*What you should do*
Among the entries below, only the lines from the one with "(0.00 s to 1.00 s)" through the one with "(12.00 s to 13.00 s)" are wanted, reproduced exactly. Pictures are not wanted.

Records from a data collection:
--------

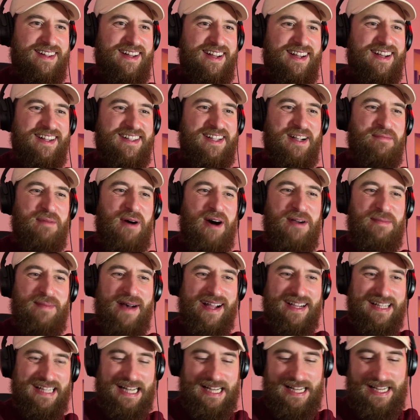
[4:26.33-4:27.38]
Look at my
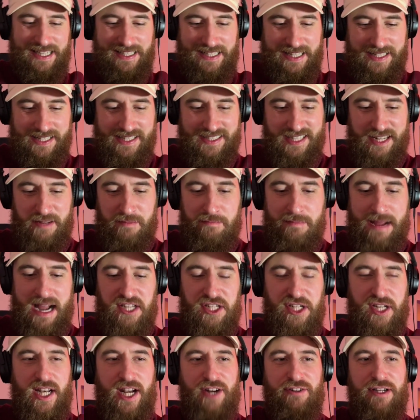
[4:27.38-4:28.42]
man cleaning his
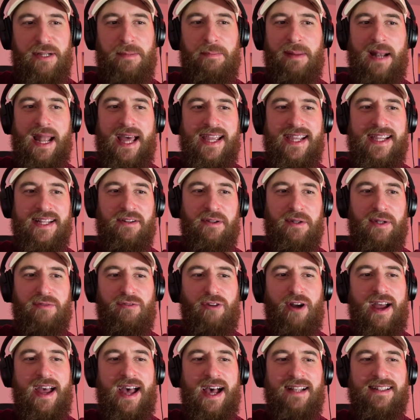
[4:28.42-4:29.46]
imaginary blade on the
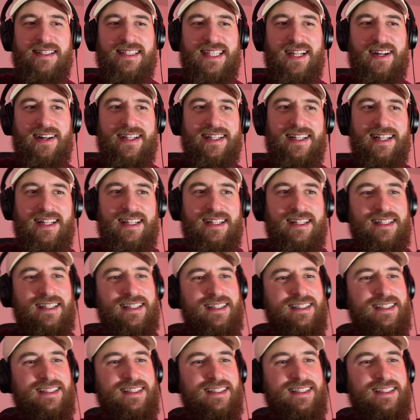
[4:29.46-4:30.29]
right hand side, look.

--------

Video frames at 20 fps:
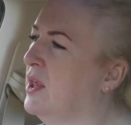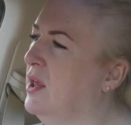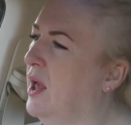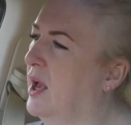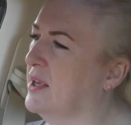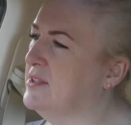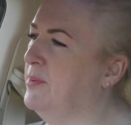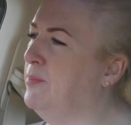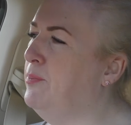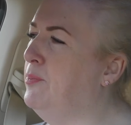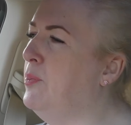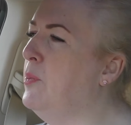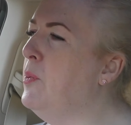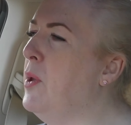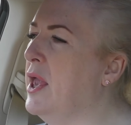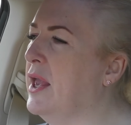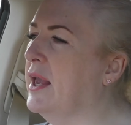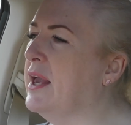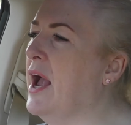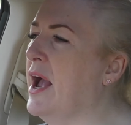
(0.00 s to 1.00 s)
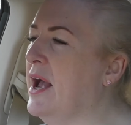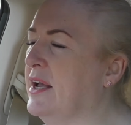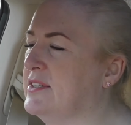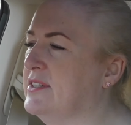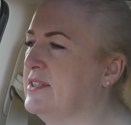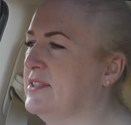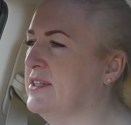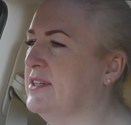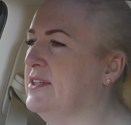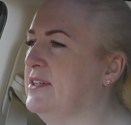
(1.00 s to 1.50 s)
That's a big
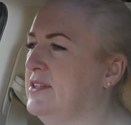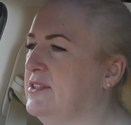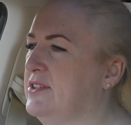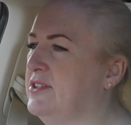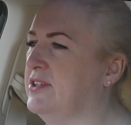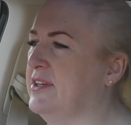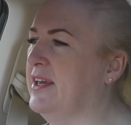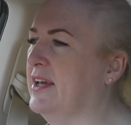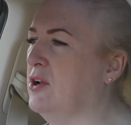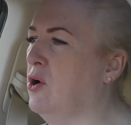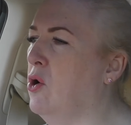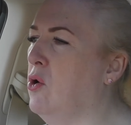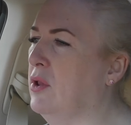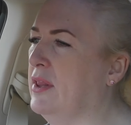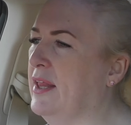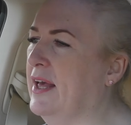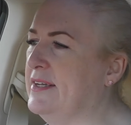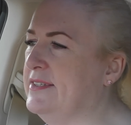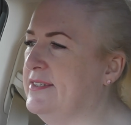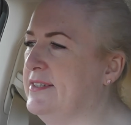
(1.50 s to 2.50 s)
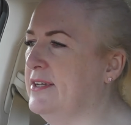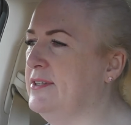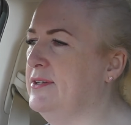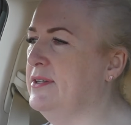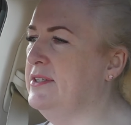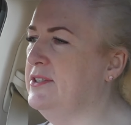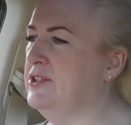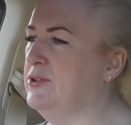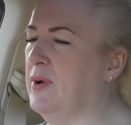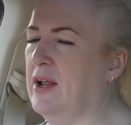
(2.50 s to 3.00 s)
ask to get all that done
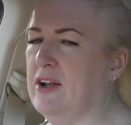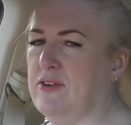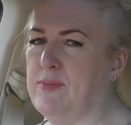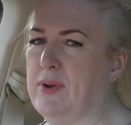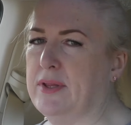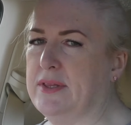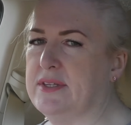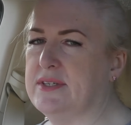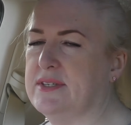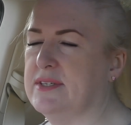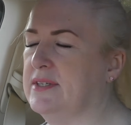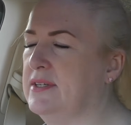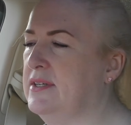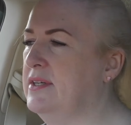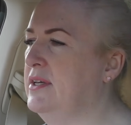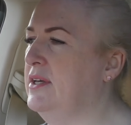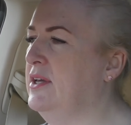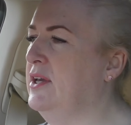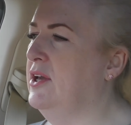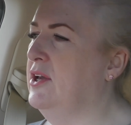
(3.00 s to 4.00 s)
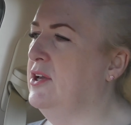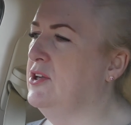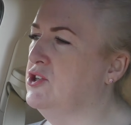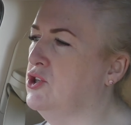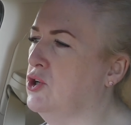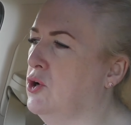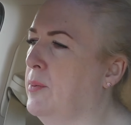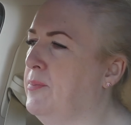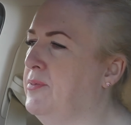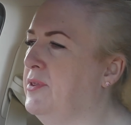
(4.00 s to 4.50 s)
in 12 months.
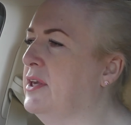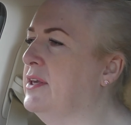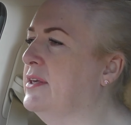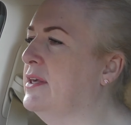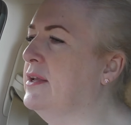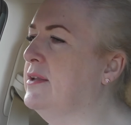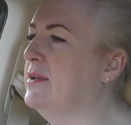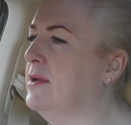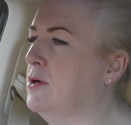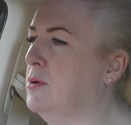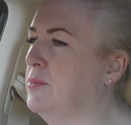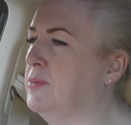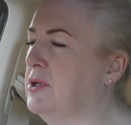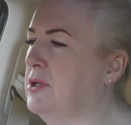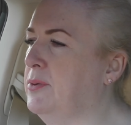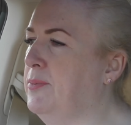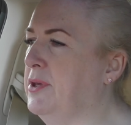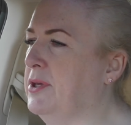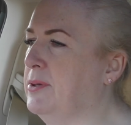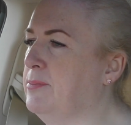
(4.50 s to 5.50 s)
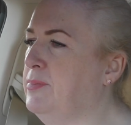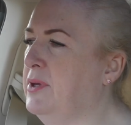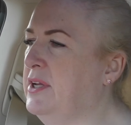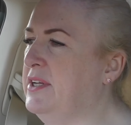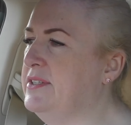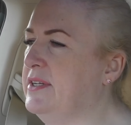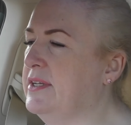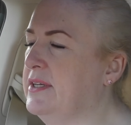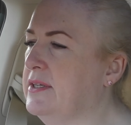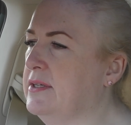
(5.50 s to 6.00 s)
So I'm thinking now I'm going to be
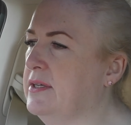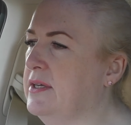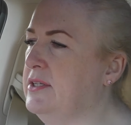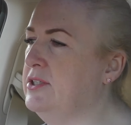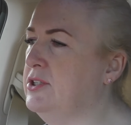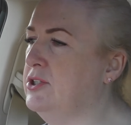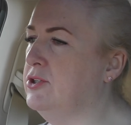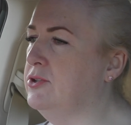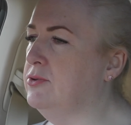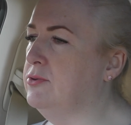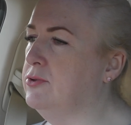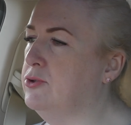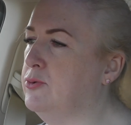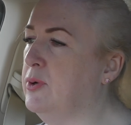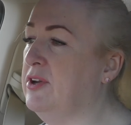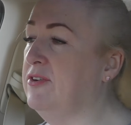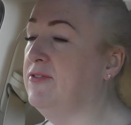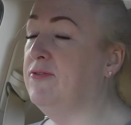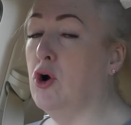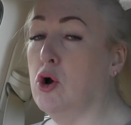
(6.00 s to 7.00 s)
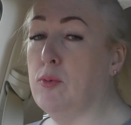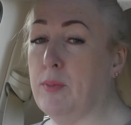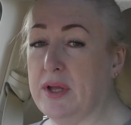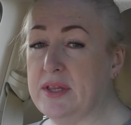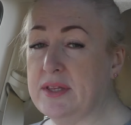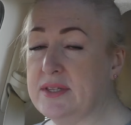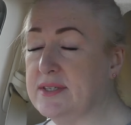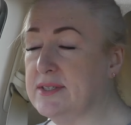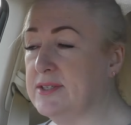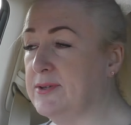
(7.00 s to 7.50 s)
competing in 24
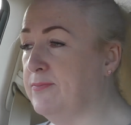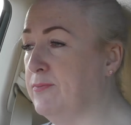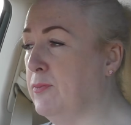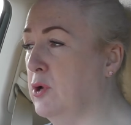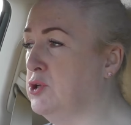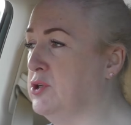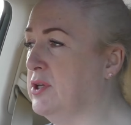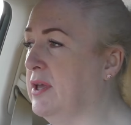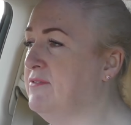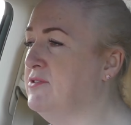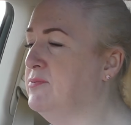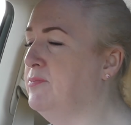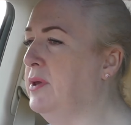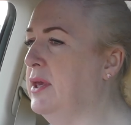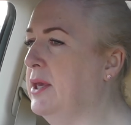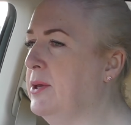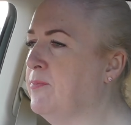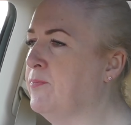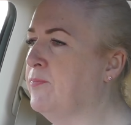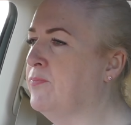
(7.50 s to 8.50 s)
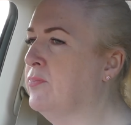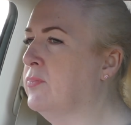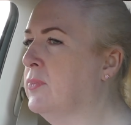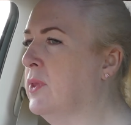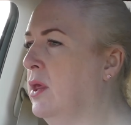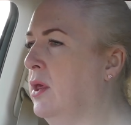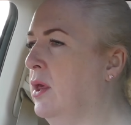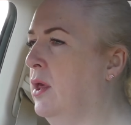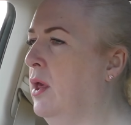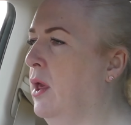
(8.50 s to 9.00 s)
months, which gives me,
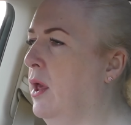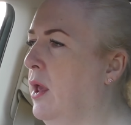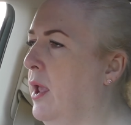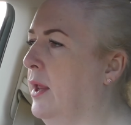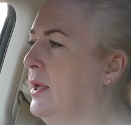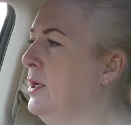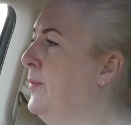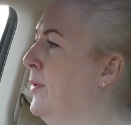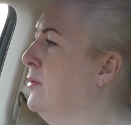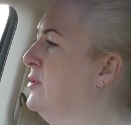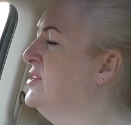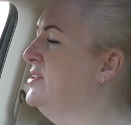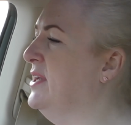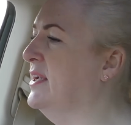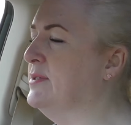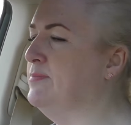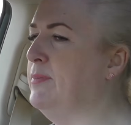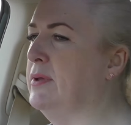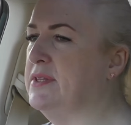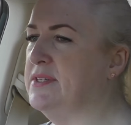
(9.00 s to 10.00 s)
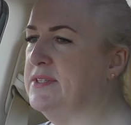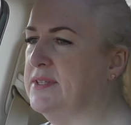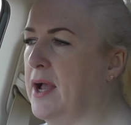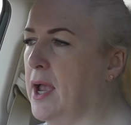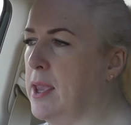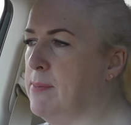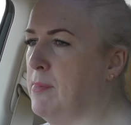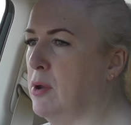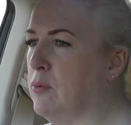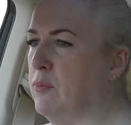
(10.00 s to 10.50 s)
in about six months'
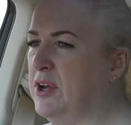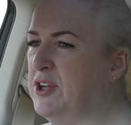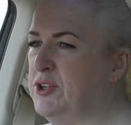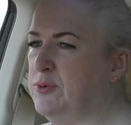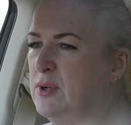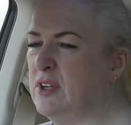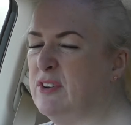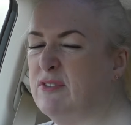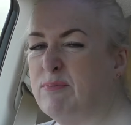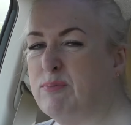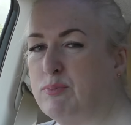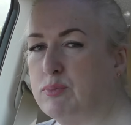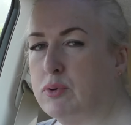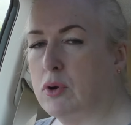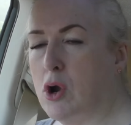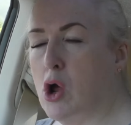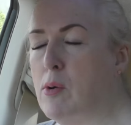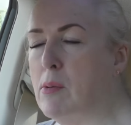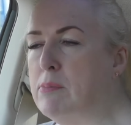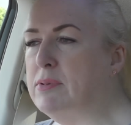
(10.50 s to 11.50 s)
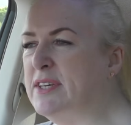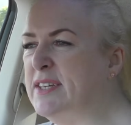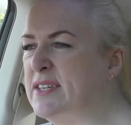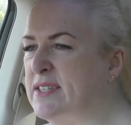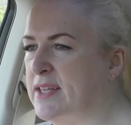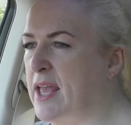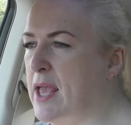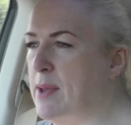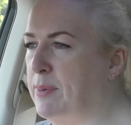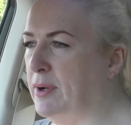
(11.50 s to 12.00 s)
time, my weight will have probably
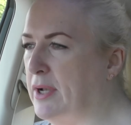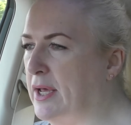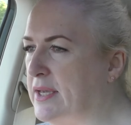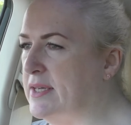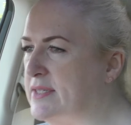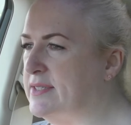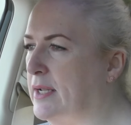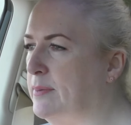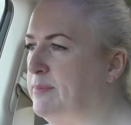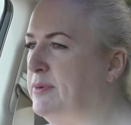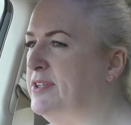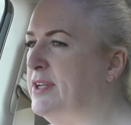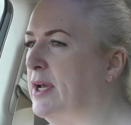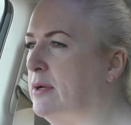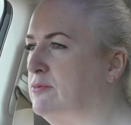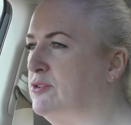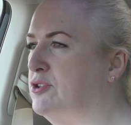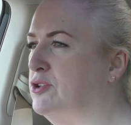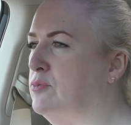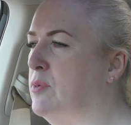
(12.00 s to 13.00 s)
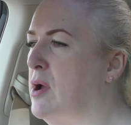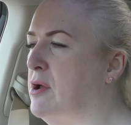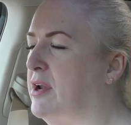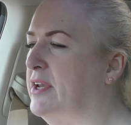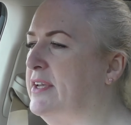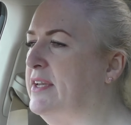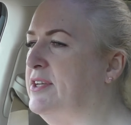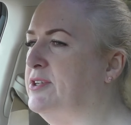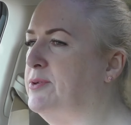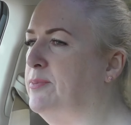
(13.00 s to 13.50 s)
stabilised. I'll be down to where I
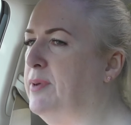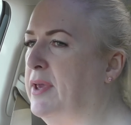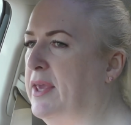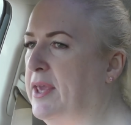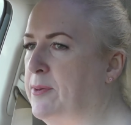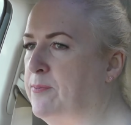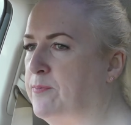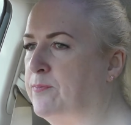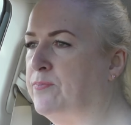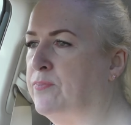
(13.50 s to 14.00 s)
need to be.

--------

*Completed exercise*
(0.00 s to 1.00 s)
(1.00 s to 1.50 s)
That's a big
(1.50 s to 2.50 s)
(2.50 s to 3.00 s)
ask to get all that done
(3.00 s to 4.00 s)
(4.00 s to 4.50 s)
in 12 months.
(4.50 s to 5.50 s)
(5.50 s to 6.00 s)
So I'm thinking now I'm going to be
(6.00 s to 7.00 s)
(7.00 s to 7.50 s)
competing in 24
(7.50 s to 8.50 s)
(8.50 s to 9.00 s)
months, which gives me,
(9.00 s to 10.00 s)
(10.00 s to 10.50 s)
in about six months'
(10.50 s to 11.50 s)
(11.50 s to 12.00 s)
time, my weight will have probably
(12.00 s to 13.00 s)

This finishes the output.